PROBLEM - Everything in the records below must be repeated exactly, except the pictures.

INPUT FOR THIS TASK -
▼

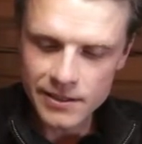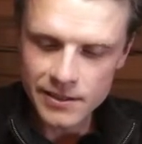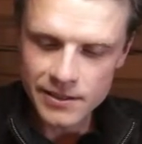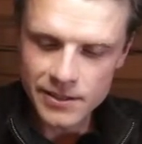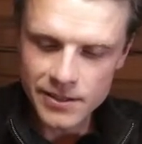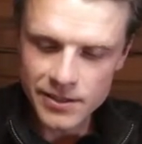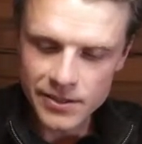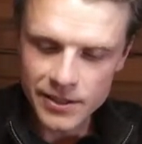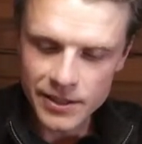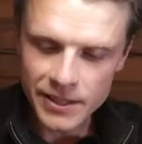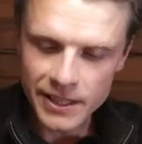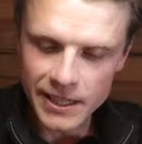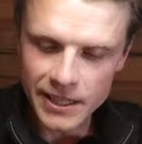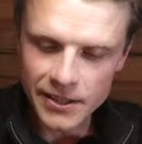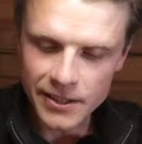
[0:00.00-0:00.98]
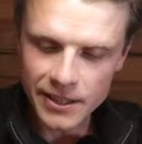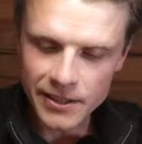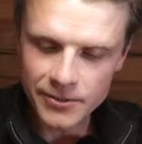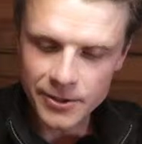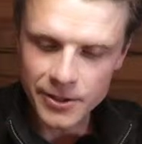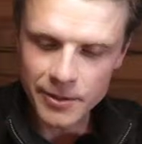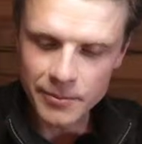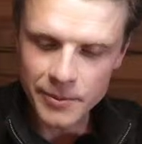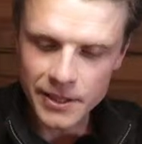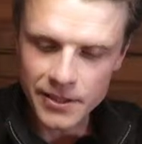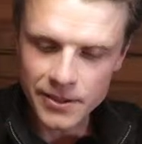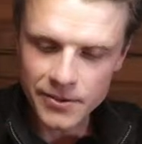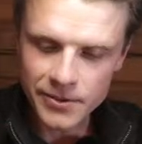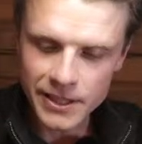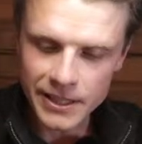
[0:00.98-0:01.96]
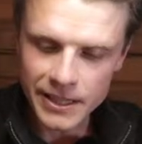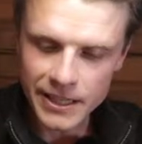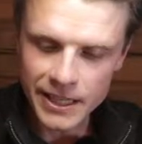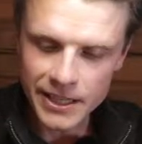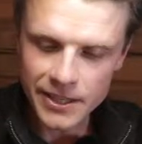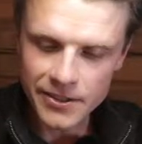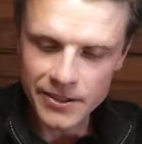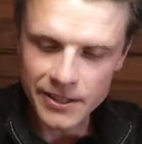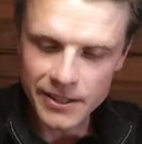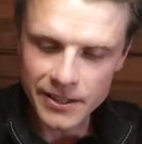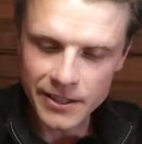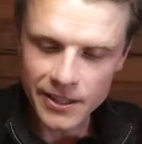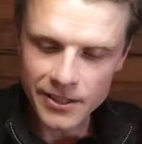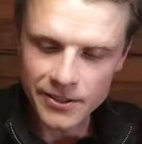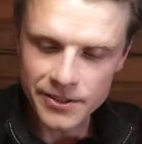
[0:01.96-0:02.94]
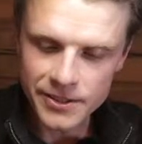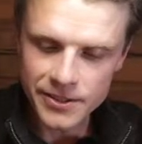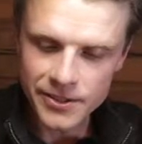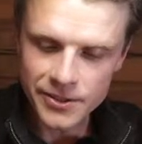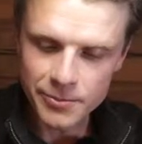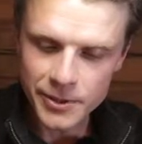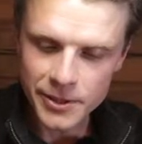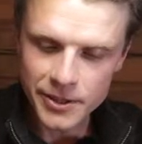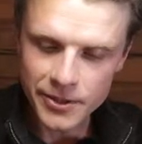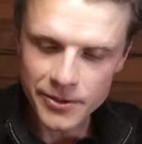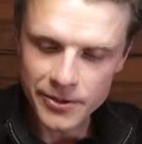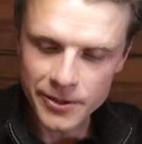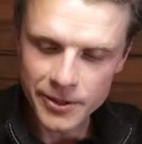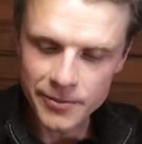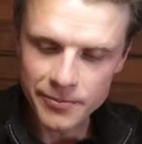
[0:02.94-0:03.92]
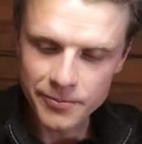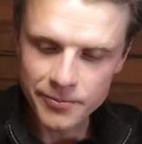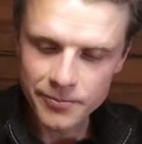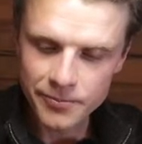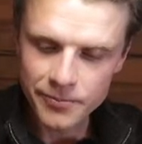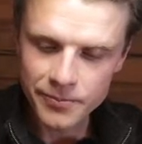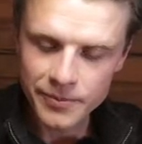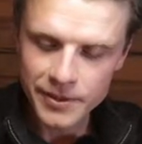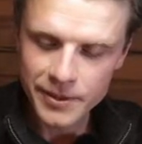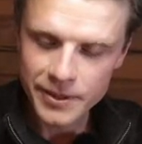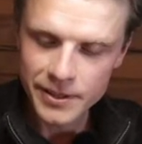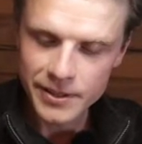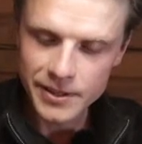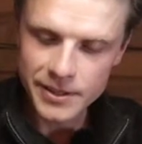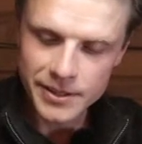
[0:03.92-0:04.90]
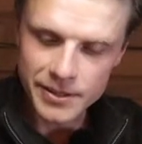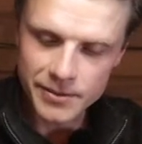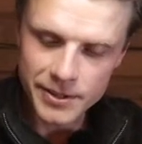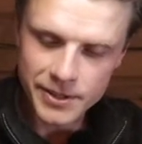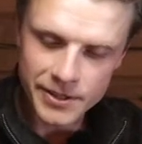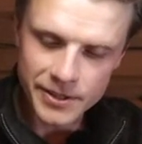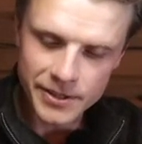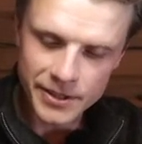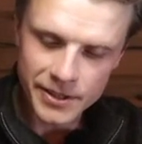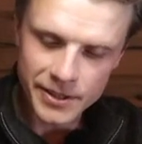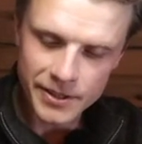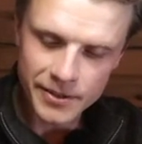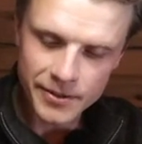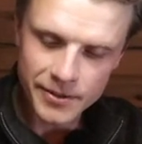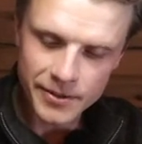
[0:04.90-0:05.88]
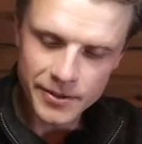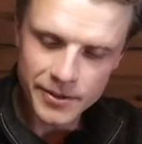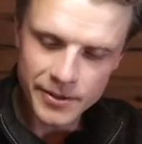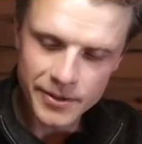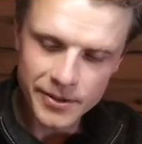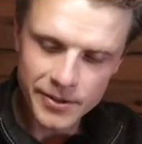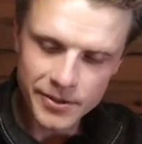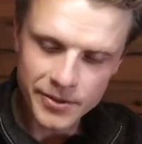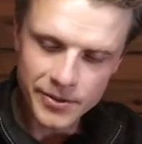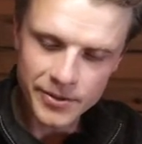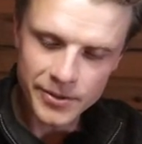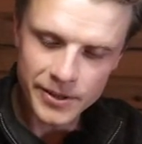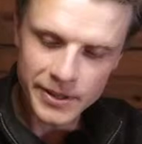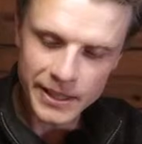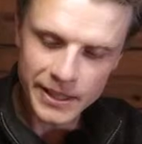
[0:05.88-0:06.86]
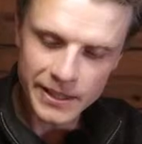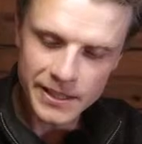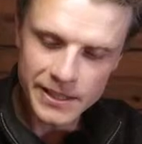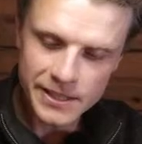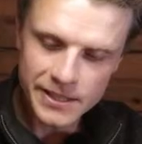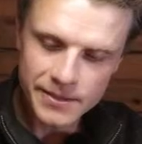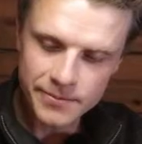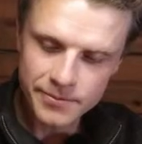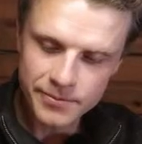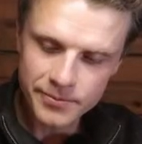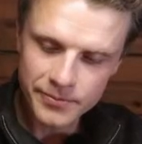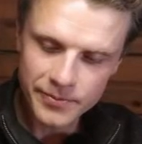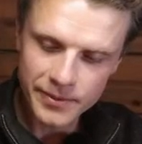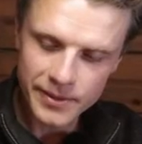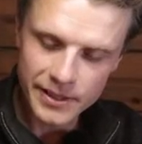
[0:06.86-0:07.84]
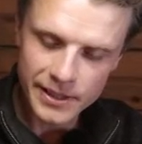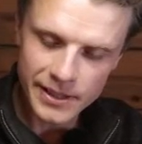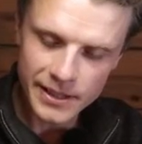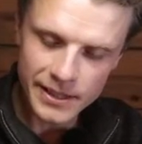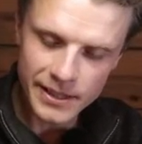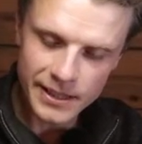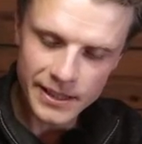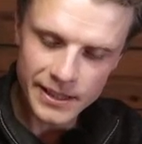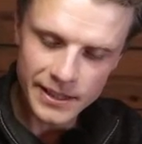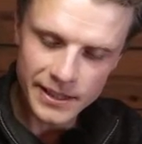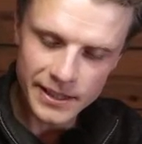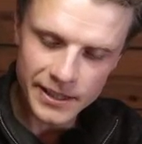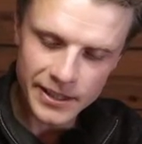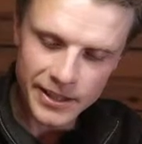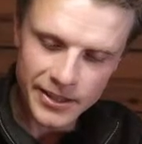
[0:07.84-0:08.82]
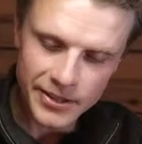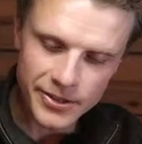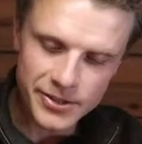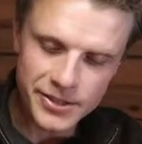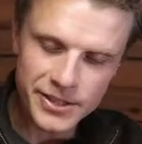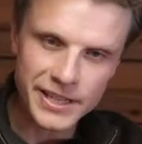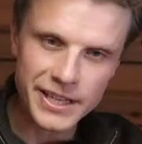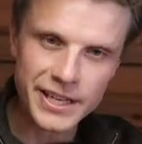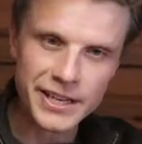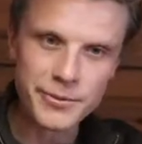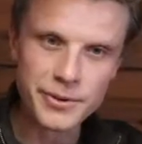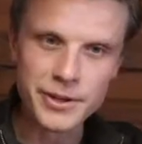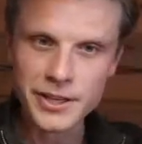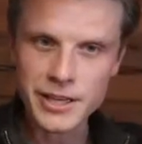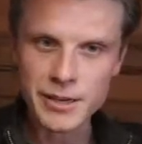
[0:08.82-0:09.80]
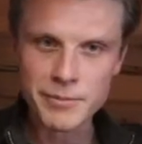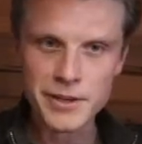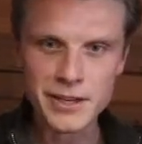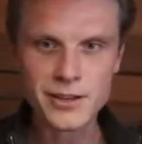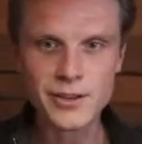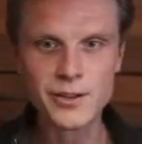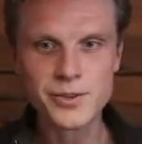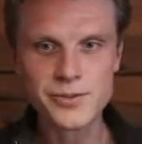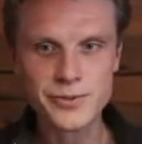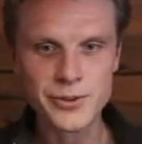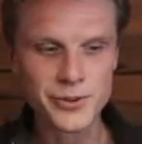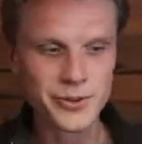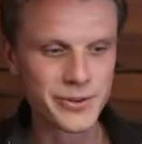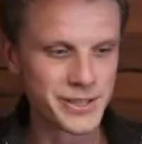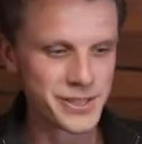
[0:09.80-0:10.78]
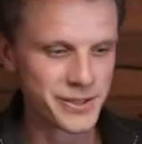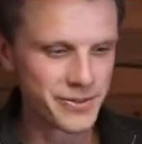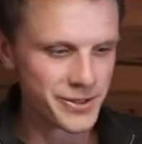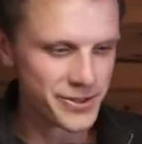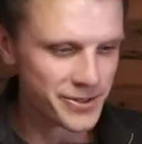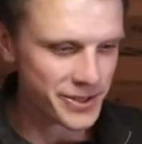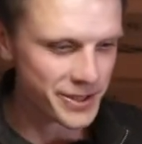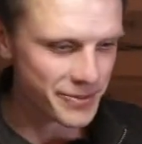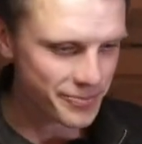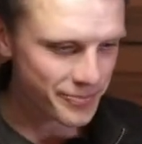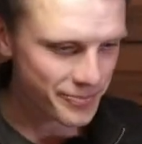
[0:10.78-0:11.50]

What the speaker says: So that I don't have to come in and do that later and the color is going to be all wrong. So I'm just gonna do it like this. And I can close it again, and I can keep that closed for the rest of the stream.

▲

SOLUTION BELOW -
[0:00.00-0:00.98]
[0:00.98-0:01.96]
[0:01.96-0:02.94]
[0:02.94-0:03.92]
[0:03.92-0:04.90]
[0:04.90-0:05.88]
[0:05.88-0:06.86]
[0:06.86-0:07.84]
[0:07.84-0:08.82]
[0:08.82-0:09.80]
[0:09.80-0:10.78]
[0:10.78-0:11.50]

What the speaker says: So that I don't have to come in and do that later and the color is going to be all wrong. So I'm just gonna do it like this. And I can close it again, and I can keep that closed for the rest of the stream.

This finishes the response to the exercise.